When you go to music college, you will learn to not just listen to music, but to actually hear it as well. You will be able to write down notes at the right place, in the right rhythm and for the right duration. You can hear bent pitches and small embellishments.

When you listen to the song again, you will start to pick up on its structure. You will figure out what the form of the song is and you will be able to judge whether or not that was the correct choice of form.

Then, you will start to pick up on the different instruments, including the summer. You will figure out which instruments play chords and which ones play melodic linear lines. You will also learn to pick up on the harmonic intervals.

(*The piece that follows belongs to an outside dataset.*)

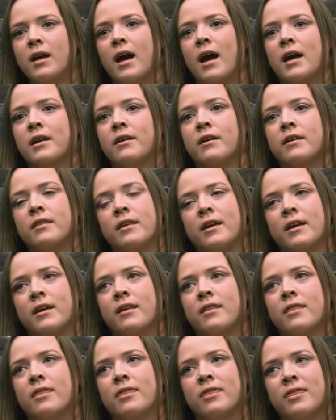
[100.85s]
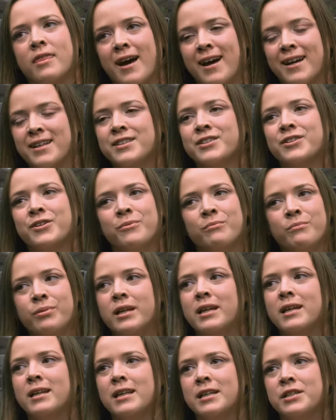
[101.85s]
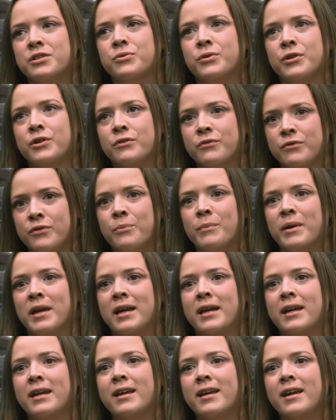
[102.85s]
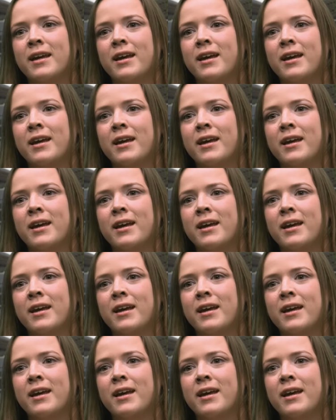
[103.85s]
and I think that's completely true for me.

Once you are at that point, you will start to be able to tell how many chords are used in the song, usually by the strings, keyboards and/or guitars. You may even be able to find out which chords those are how they are spread out, which can be open or close voicing. And you will learn to write all of that down. This takes years of practice, but it is only when you master this that you can truly hear music.

It is at this point that you can learn to transcribe music. You can only do that if you can both hear and analyze the song you are listening to. This is something that takes a great deal of intuition as well. Most musicians will tell you that it is something they ‘just get’, rather than something that they can explain. Just as some singers are able to reach the perfect pitch, they tend to be able to ‘just do’ that, and not have to think about it.

If you want to know whether you have ‘it’ or not, try a little experiment, presuming you have learned all of the above in music school, of course. Sit down in a quiet room somewhere and imagine a song. Pick something easy like The Star Spangled Banner. Now write it down. If you are able to do that, then you are able to truly ‘hear’ a song as well.

Everybody can listen to music and they will hear the same. The difference lies in having to ability to truly hear a piece of music, to be able to analyze it. Not everyone can, or would want to, do this.